Some kernels show performance loos up to 10% when using catalyst 11.6 compared to 11.5.
We recently acquired a Radeon HD 6970 to make portability tests of BigDFT http://inac.cea.fr/L_Sim/BigDFT/ an electronic structure simulation code.
Porting the code was rather straightforward and with minor optimizations the code performs similarly on NVIDIA and AMD GPUS. As optimizations on the Cayman architecture have not been thorough we hope to have the Radeon HD 6970 outperform the TESLA C2070 we have available. (The whole OpenCL part is double precision only).
Nonetheless we saw a serious performance regression using 11.6 catalyst drivers (linux x86_64). Some kernel suffer a 10 % performance compared to the 11.5 version. It seems related to memory accesses, as problems seem worst with certain problem sizes. Some Kernels seem to benefit slightly from the upgrade though (about 1-5%).

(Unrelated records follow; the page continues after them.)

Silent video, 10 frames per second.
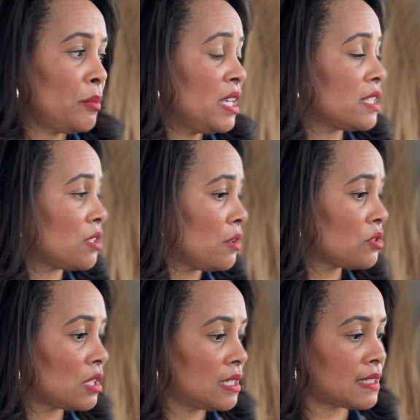yeah so
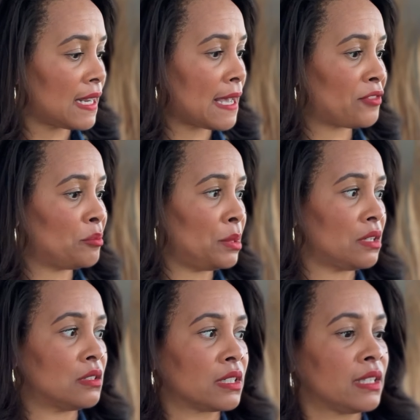those are things that i got from
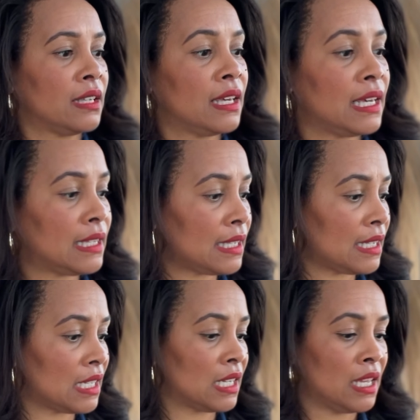Belk and
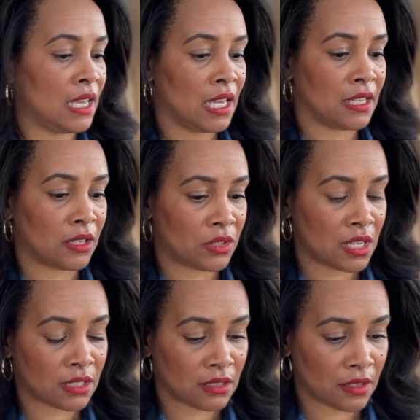then the,
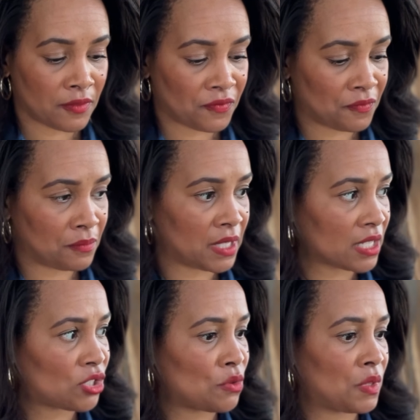the
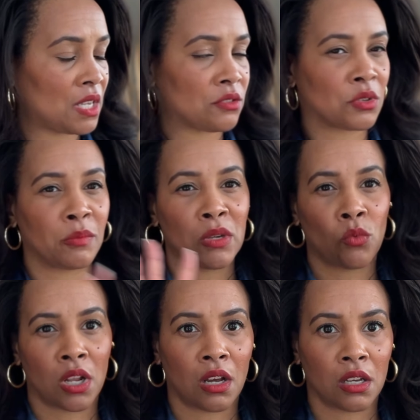next two things are going to be
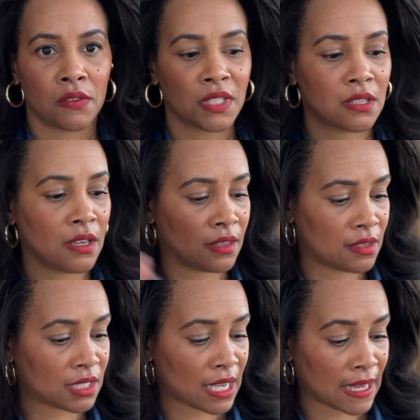one-offs
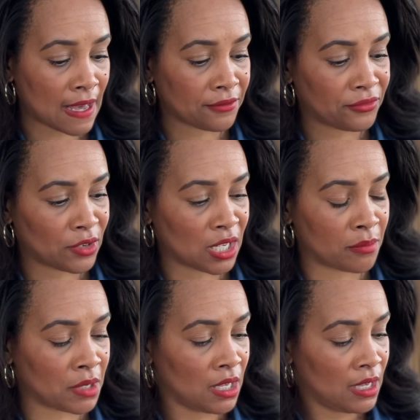this i got
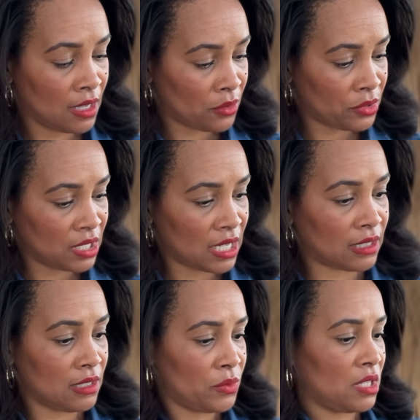from where did i
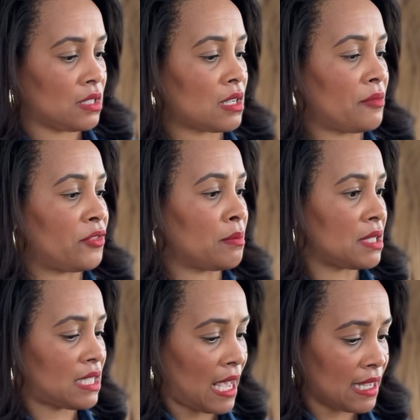where did this come from
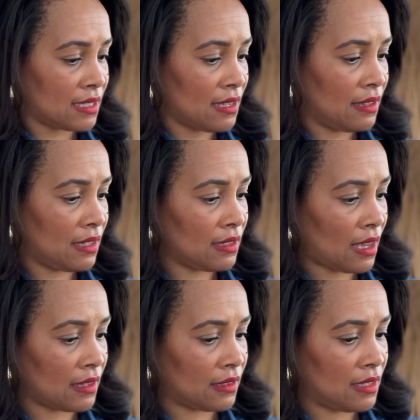saks i think
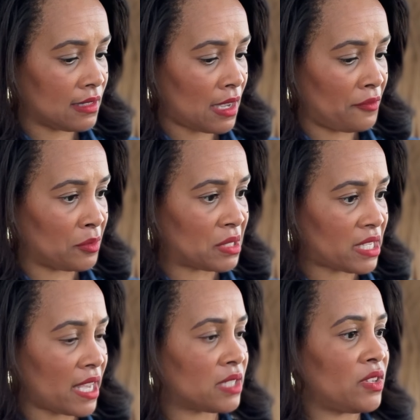I got, this came from
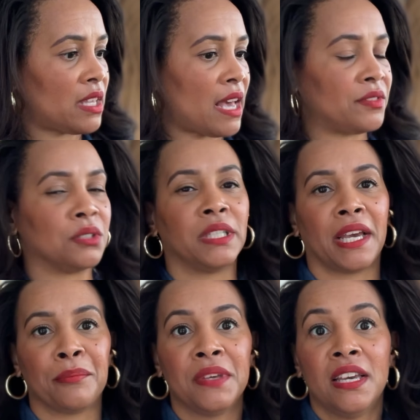saks fifth avenue
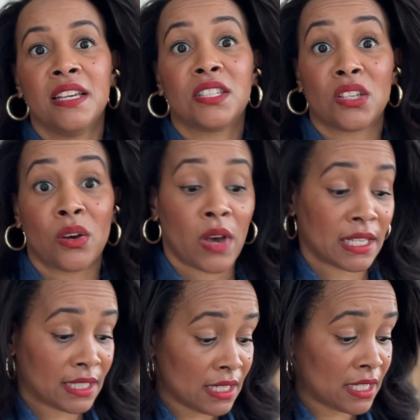yeah so
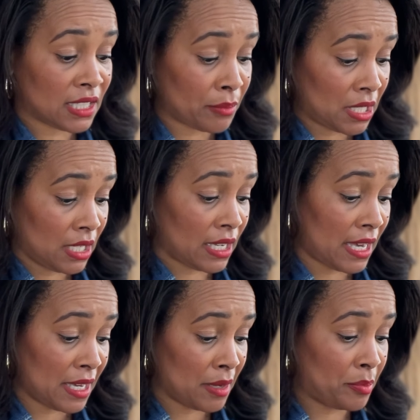i did end up getting
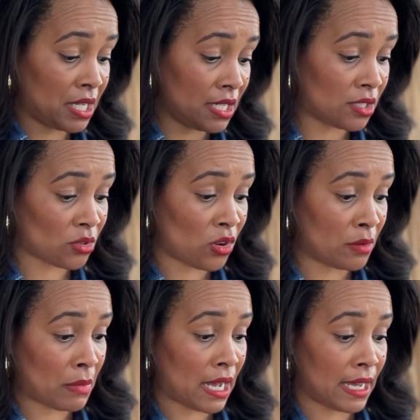a piece
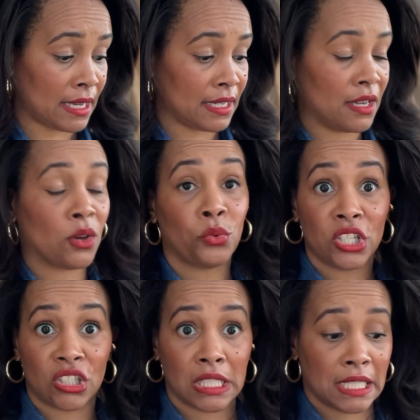on my
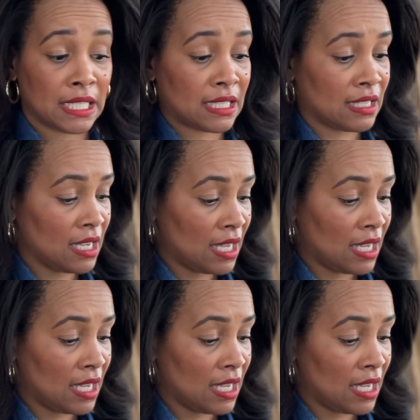wish list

Do you have a better insight in what is causing this regression? Is there a way I could help find a solution?
Thanks in advance
Brice Videau
CEA
Edit : my first assumption was apparently false, the problem seems related to the auto vectorizer in the compiler:
previously a sequence of :
double tt = 0.0;
tt = fma( *buff++, CONST0, tt);
tt = fma( *buff++, CONST1, tt);
....
tt = fma( *buff++, CONST15, tt);
was automatically vectorized (I presume). Using:
double2 tt2 = (double2)(0.0, 0.0);
__local double2 *buff2= (__local double2 *)buff;
tt2 = mad(*tmp2++, (double2)(CONST0,CONST1), tt2);
tt2 = mad(*tmp2++, (double2)(CONST2,CONST3), tt2);
....
tt2 = mad(*tmp2++, (double2)(CONST14,CONST15), tt2);
double tt = tt2.x + tt2.y;
gave the performance back. I liked the previous behavior better.